[Collected data]
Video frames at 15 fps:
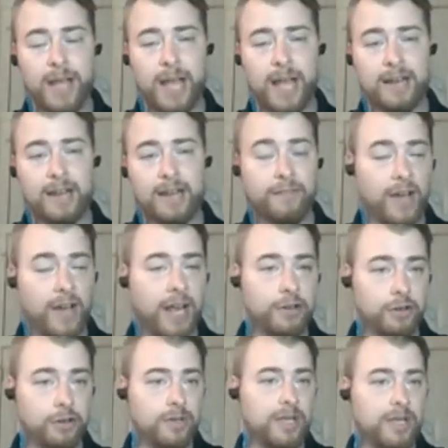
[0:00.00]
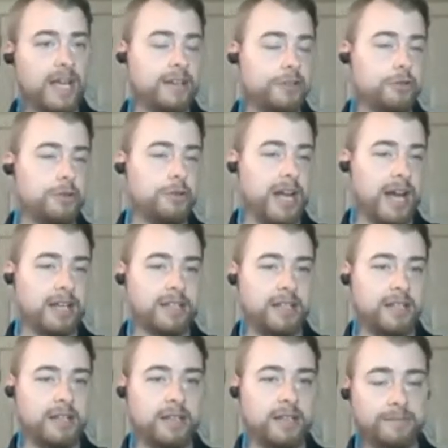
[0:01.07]
And if I do get into an
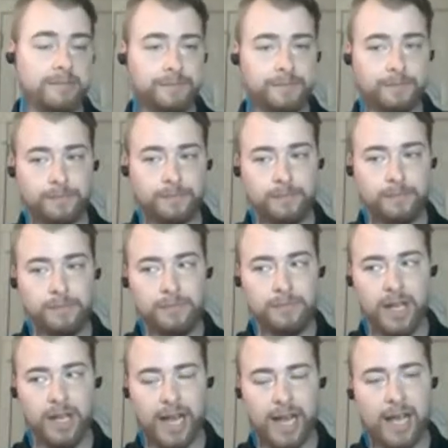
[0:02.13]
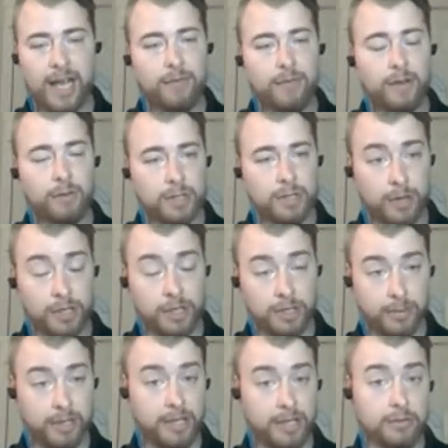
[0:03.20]
accident, I have a
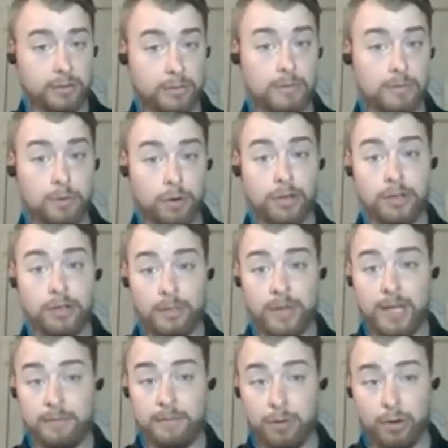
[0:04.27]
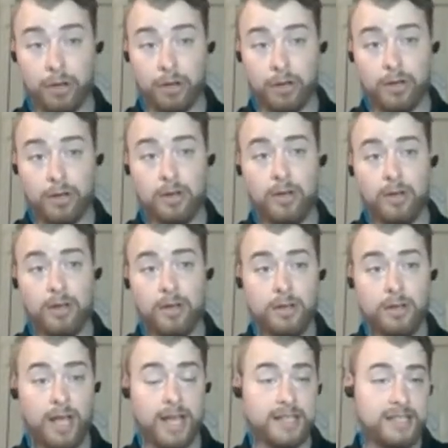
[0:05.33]
responsibility to report it to my employer
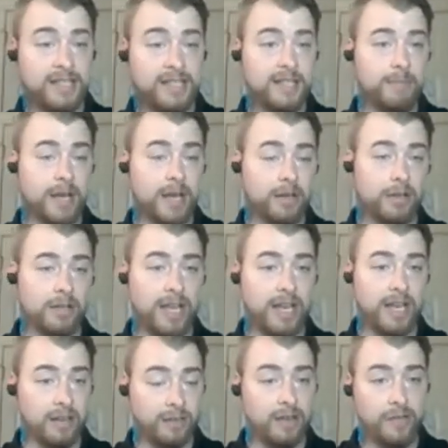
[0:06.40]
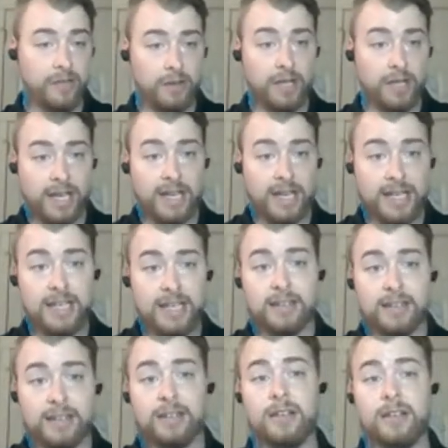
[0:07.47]
and seek medical aid if I feel like I need
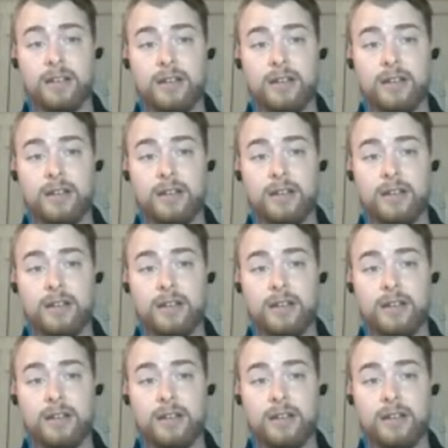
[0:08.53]
it.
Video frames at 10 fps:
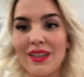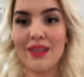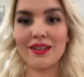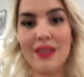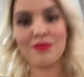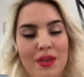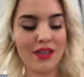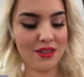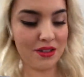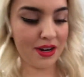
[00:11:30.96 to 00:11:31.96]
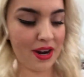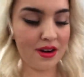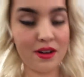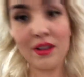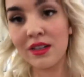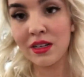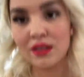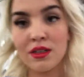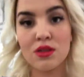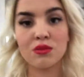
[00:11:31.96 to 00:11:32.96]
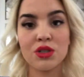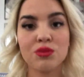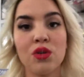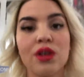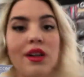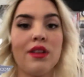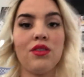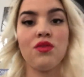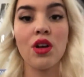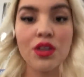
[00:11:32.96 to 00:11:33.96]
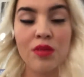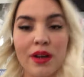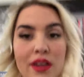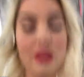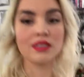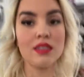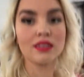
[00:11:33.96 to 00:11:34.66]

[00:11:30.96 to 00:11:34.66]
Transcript: It makes your hair so much more volumized.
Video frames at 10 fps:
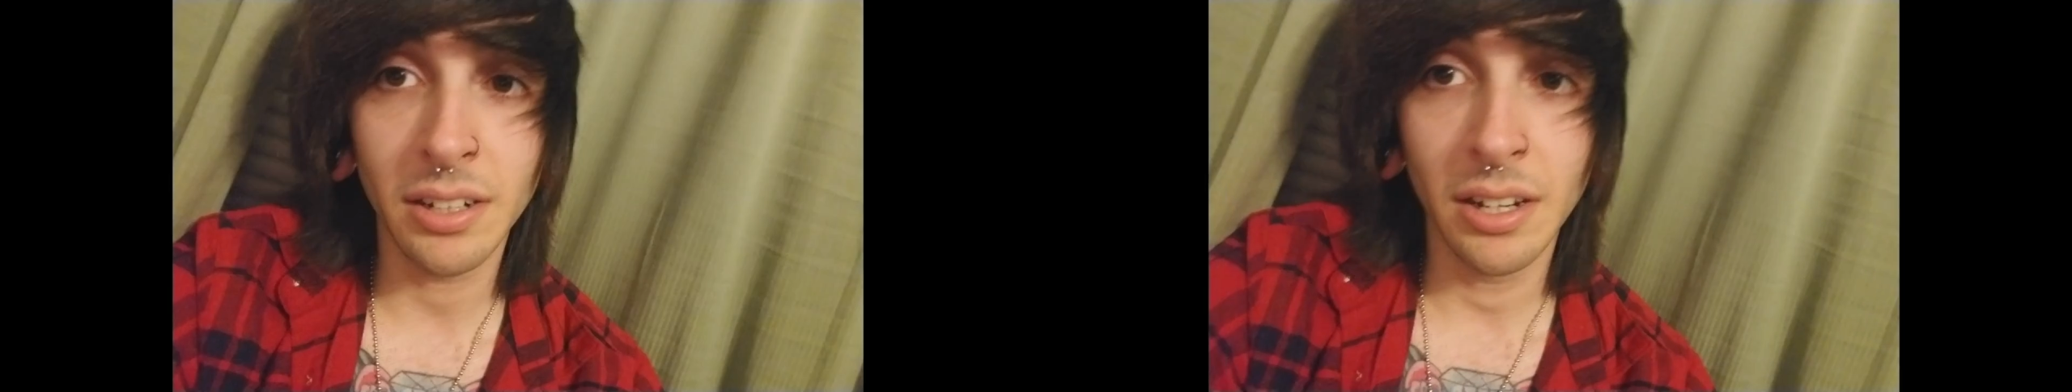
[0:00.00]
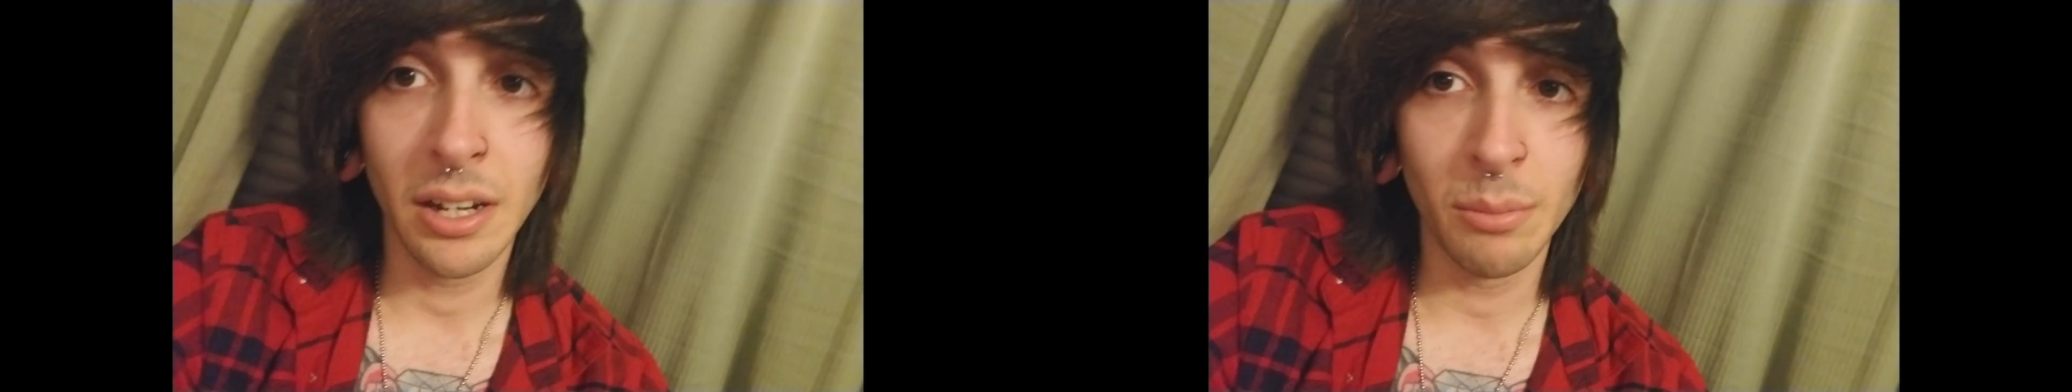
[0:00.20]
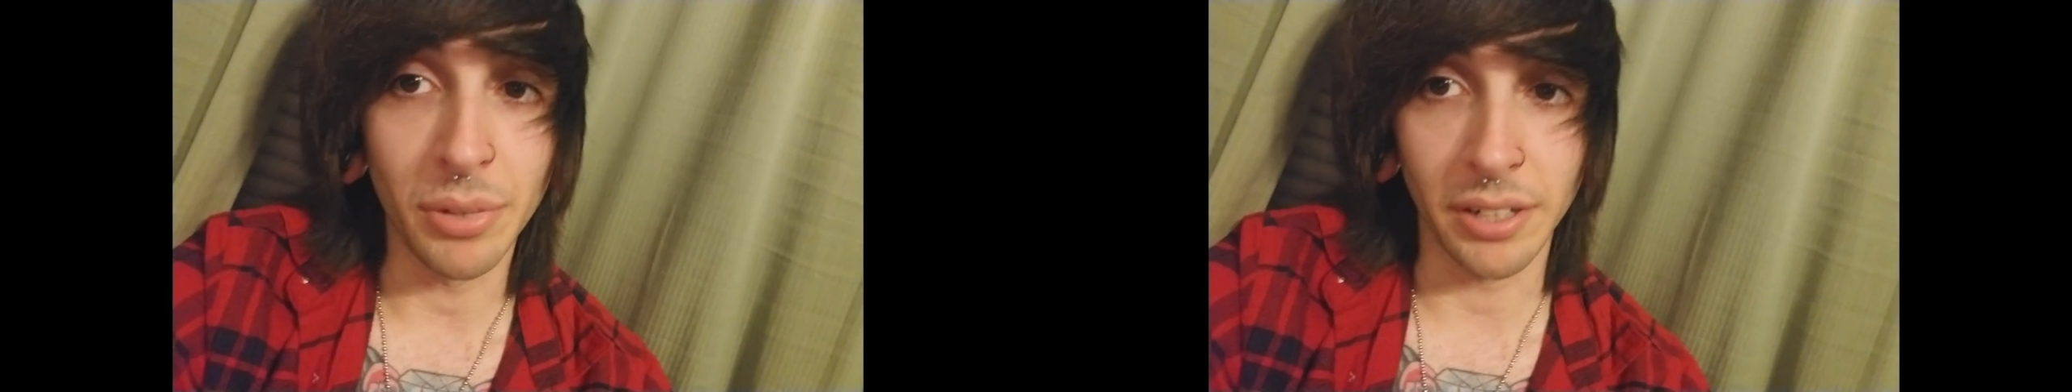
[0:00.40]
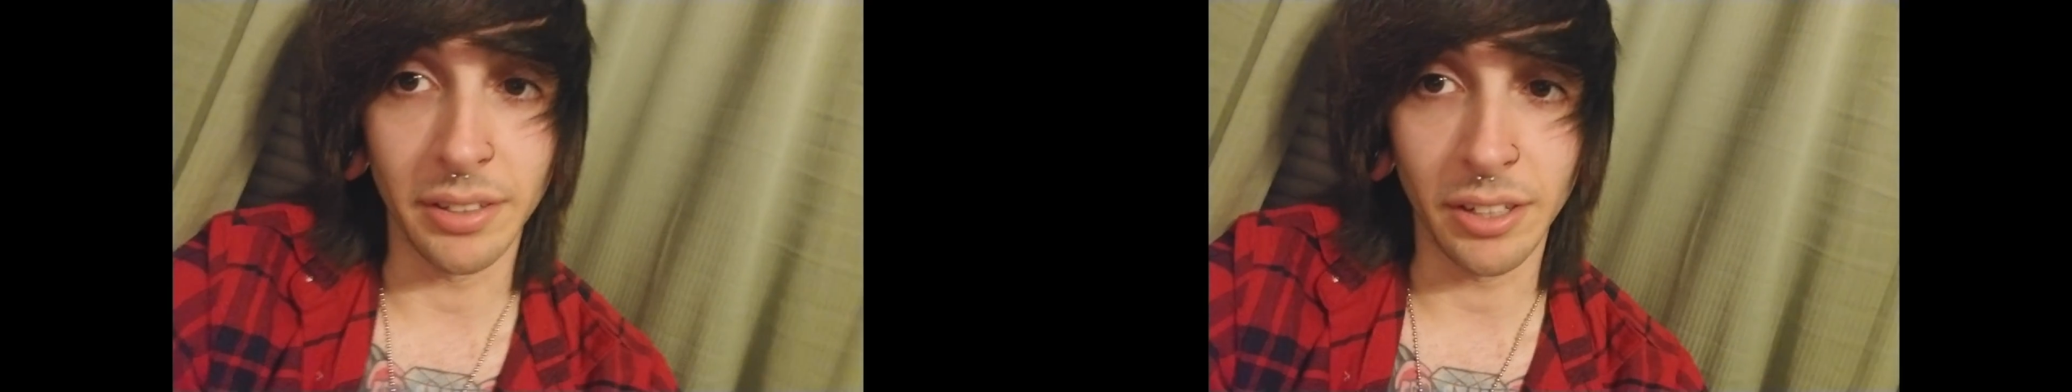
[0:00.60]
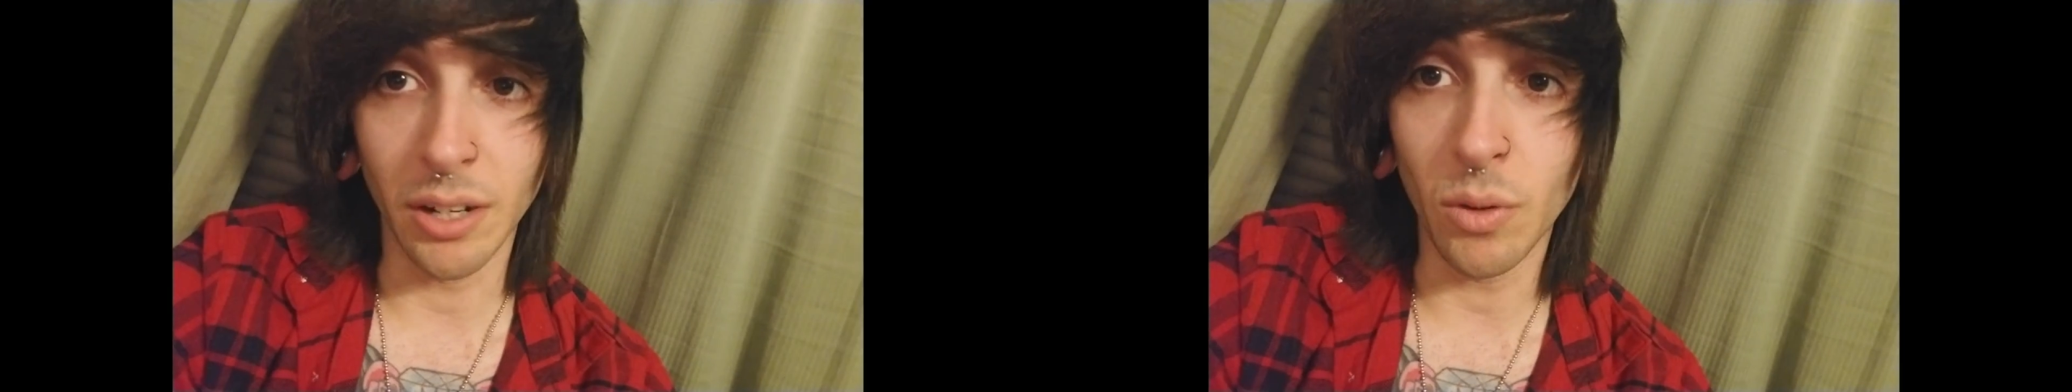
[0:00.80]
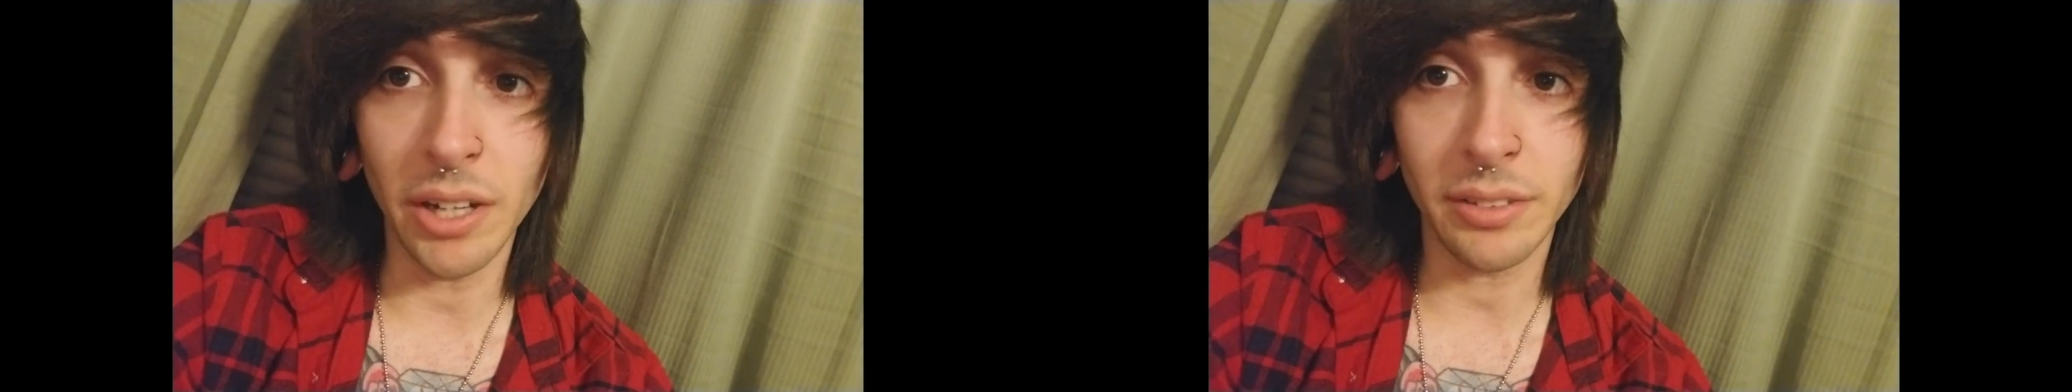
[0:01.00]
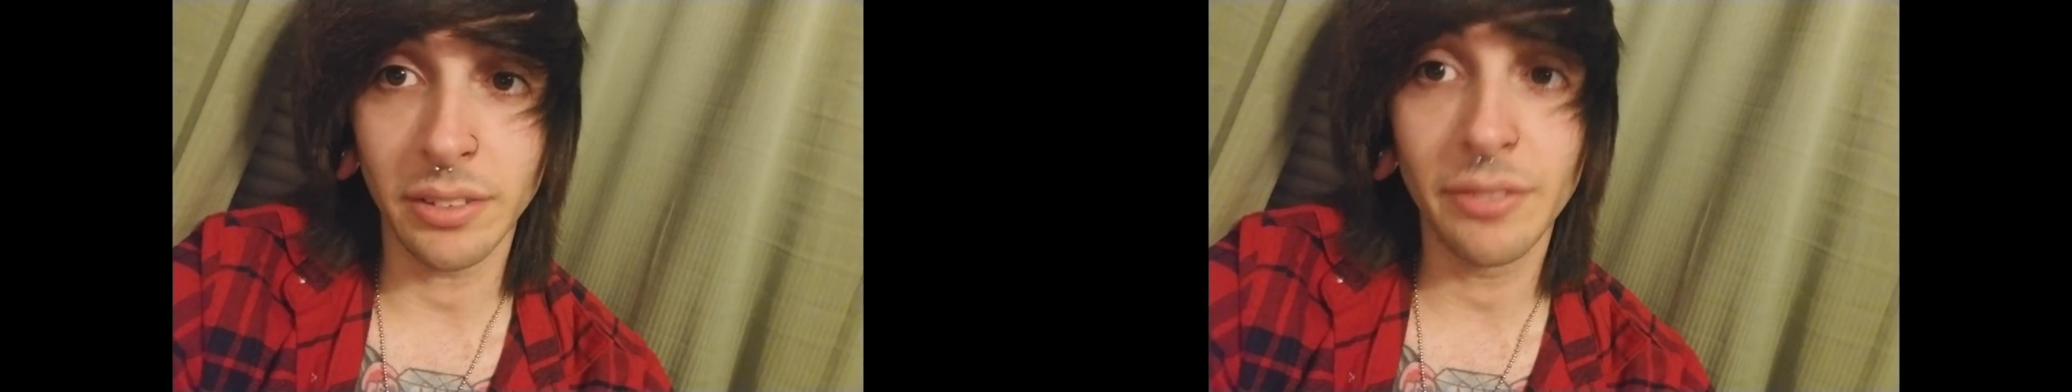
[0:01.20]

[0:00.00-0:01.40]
but you know what?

> **DESCRIPTION OF THE TASK**
Omit the pictures and set down the records exactly.

> **REPLY**
Video frames at 15 fps:
[0:00.00]
[0:01.07]
And if I do get into an
[0:02.13]
[0:03.20]
accident, I have a
[0:04.27]
[0:05.33]
responsibility to report it to my employer
[0:06.40]
[0:07.47]
and seek medical aid if I feel like I need
[0:08.53]
it.
Video frames at 10 fps:
[00:11:30.96 to 00:11:31.96]
[00:11:31.96 to 00:11:32.96]
[00:11:32.96 to 00:11:33.96]
[00:11:33.96 to 00:11:34.66]

[00:11:30.96 to 00:11:34.66]
Transcript: It makes your hair so much more volumized.
Video frames at 10 fps:
[0:00.00]
[0:00.20]
[0:00.40]
[0:00.60]
[0:00.80]
[0:01.00]
[0:01.20]

[0:00.00-0:01.40]
but you know what?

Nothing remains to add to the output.